Aim of the task
What is the number of lines in this data that contain the word "frames"? Give the number alone.

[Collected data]
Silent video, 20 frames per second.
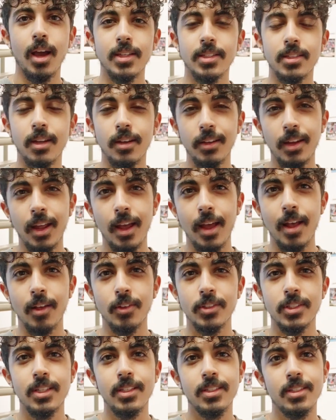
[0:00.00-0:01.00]
I studied at
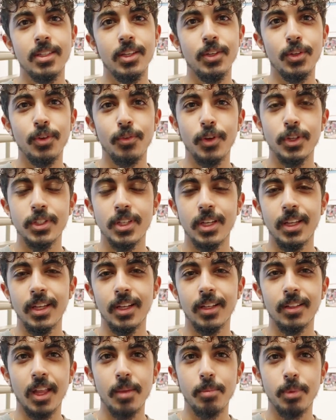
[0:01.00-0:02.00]
LCC University
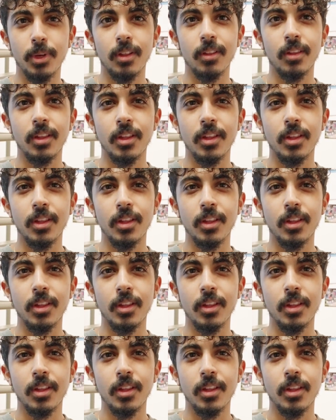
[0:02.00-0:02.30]
in Klaipeda,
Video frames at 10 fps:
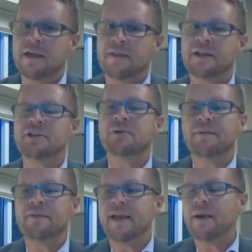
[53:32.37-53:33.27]
they do
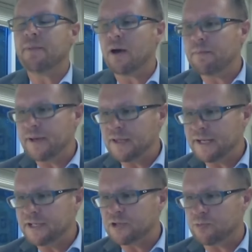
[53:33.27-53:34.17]
have the
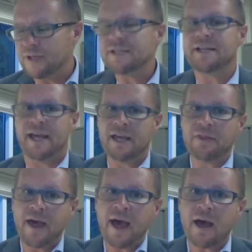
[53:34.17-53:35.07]
ability to retake
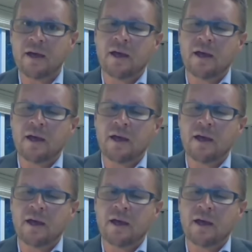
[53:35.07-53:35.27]
that.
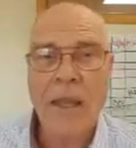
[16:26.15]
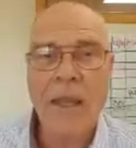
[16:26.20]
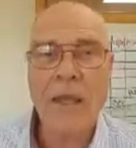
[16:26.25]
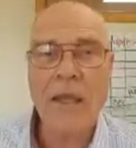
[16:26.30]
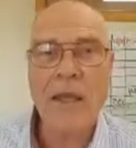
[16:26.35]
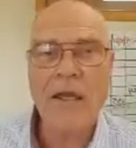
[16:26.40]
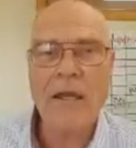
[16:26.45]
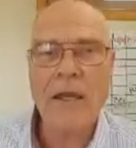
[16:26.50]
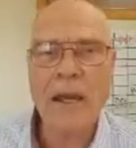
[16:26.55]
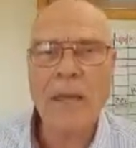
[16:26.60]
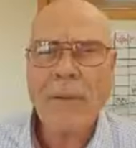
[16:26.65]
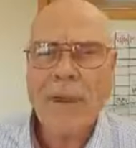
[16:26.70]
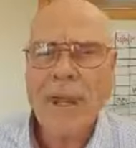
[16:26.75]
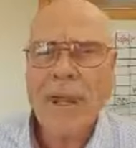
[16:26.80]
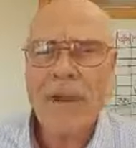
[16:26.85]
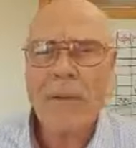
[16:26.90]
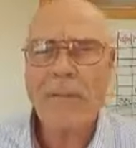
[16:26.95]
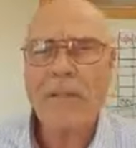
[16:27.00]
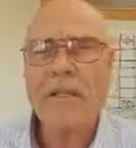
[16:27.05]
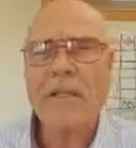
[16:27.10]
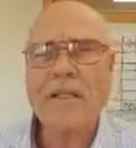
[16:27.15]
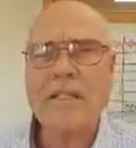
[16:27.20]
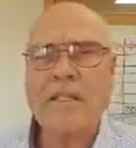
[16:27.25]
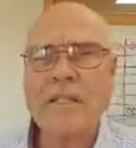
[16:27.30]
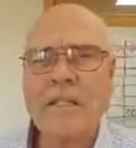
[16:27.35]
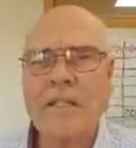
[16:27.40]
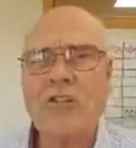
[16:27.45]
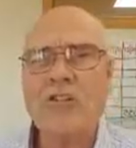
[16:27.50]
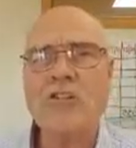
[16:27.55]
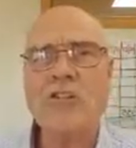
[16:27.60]
and I'll be happy to
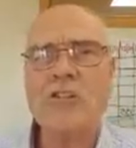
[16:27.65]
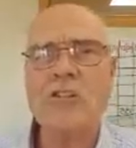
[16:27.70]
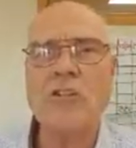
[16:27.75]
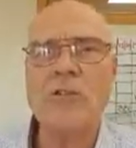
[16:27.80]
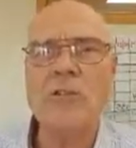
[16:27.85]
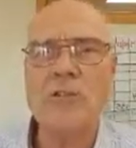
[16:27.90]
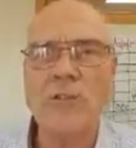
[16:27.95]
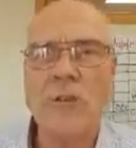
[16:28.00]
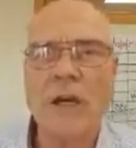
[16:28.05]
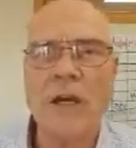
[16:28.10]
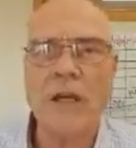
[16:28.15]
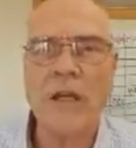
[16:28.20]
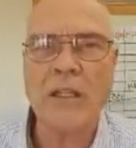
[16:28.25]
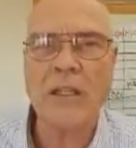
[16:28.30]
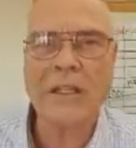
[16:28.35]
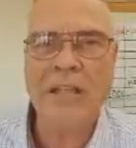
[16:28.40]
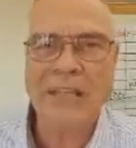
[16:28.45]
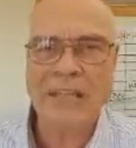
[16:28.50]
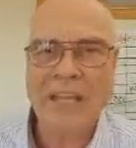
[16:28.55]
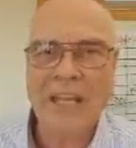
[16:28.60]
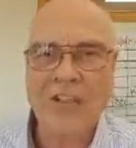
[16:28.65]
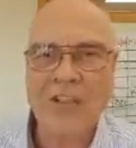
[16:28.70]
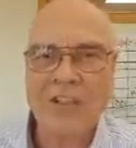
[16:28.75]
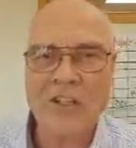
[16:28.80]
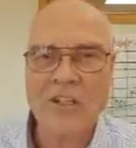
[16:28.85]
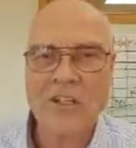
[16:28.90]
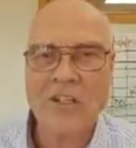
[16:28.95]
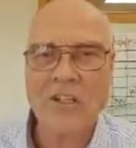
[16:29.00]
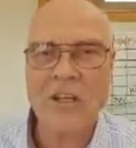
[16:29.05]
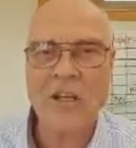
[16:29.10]
send you the
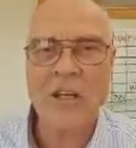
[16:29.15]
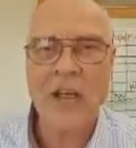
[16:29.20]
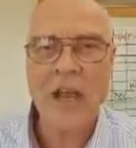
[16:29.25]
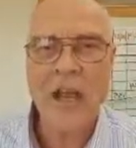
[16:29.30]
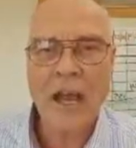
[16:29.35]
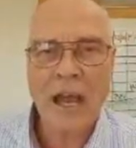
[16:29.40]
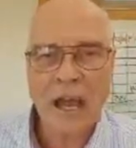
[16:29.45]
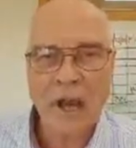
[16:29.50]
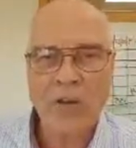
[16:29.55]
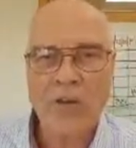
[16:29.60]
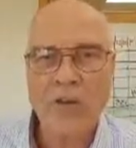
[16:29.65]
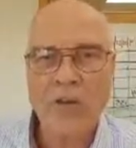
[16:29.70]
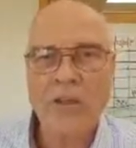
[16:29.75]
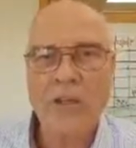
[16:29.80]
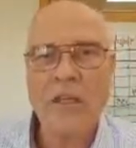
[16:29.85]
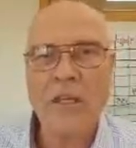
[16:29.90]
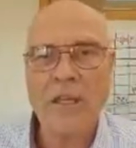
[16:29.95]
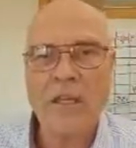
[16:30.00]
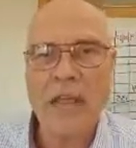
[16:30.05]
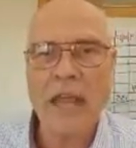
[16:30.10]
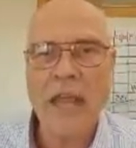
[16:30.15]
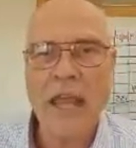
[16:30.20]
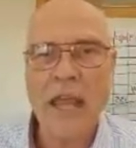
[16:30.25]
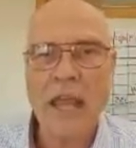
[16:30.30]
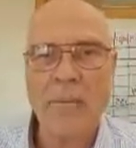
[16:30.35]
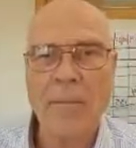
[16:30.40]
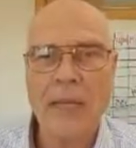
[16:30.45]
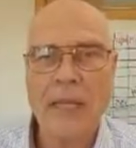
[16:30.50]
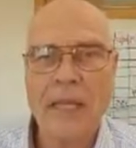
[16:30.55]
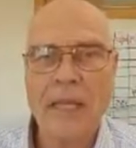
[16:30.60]
connections on how you can get that
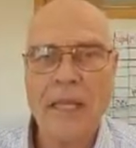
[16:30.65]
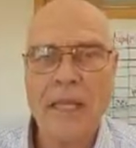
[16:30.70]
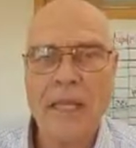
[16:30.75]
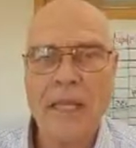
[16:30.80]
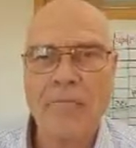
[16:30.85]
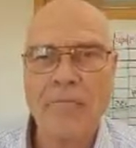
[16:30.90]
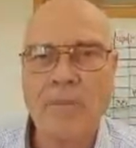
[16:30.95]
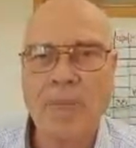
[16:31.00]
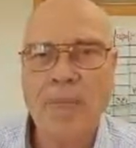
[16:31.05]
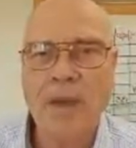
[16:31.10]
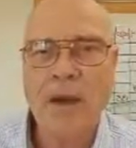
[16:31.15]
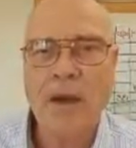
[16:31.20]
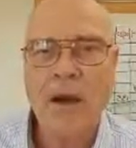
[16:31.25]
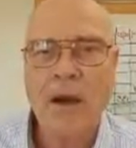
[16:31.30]
application.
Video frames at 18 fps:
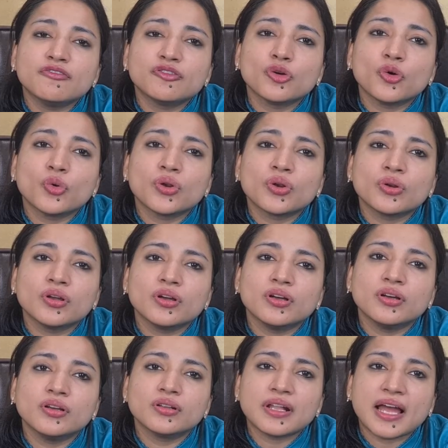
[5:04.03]
if your
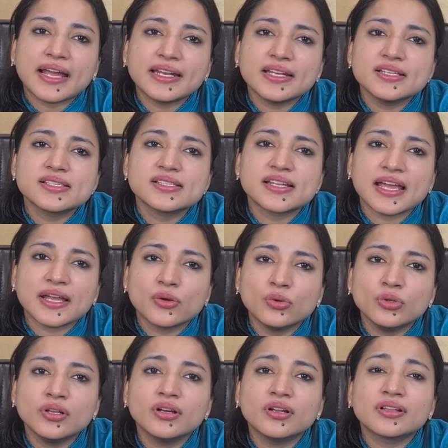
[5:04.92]
line is
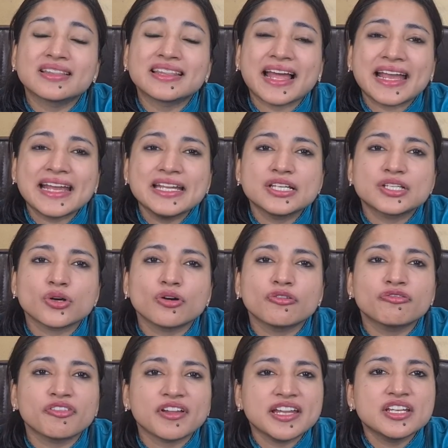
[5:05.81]
regular, light
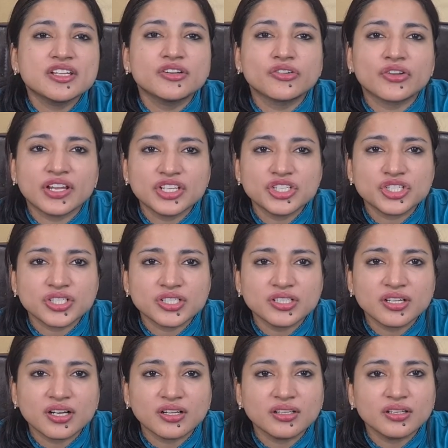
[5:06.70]
or faint grayish
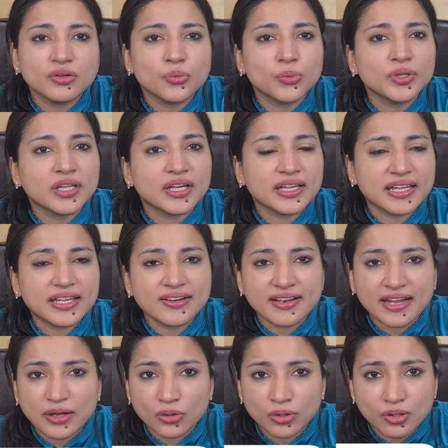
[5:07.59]
in color with
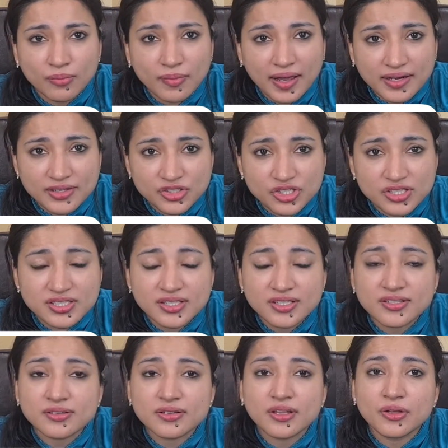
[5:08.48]
again regular margins
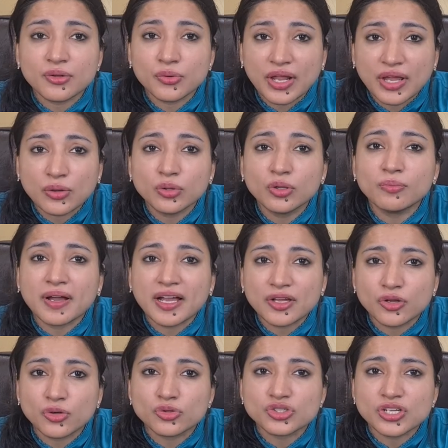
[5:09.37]
and regular
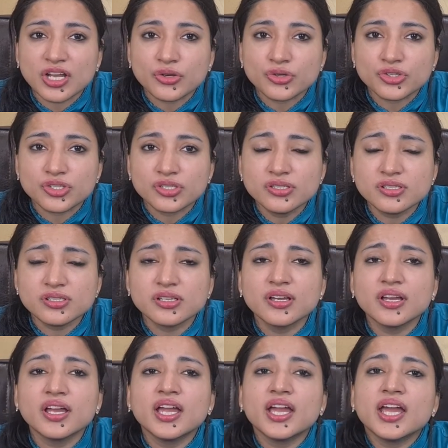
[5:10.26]
macrostriations,
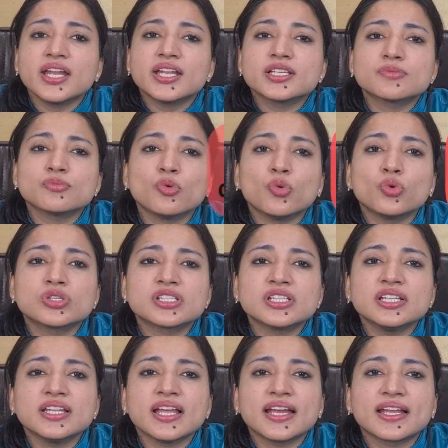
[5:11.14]
it is
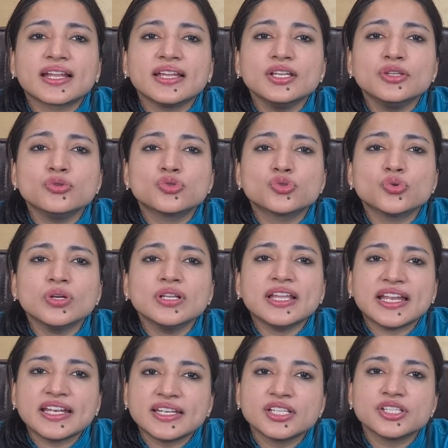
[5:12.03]
mostly likely due to a
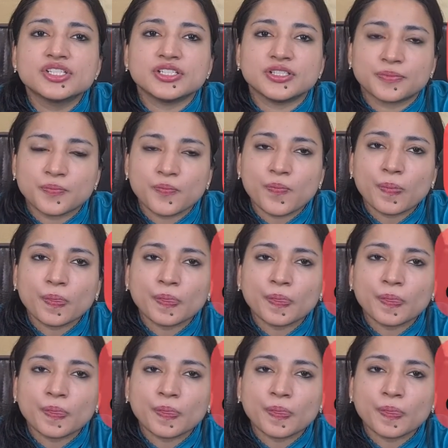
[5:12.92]
lentigine.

Solution to the exercise
3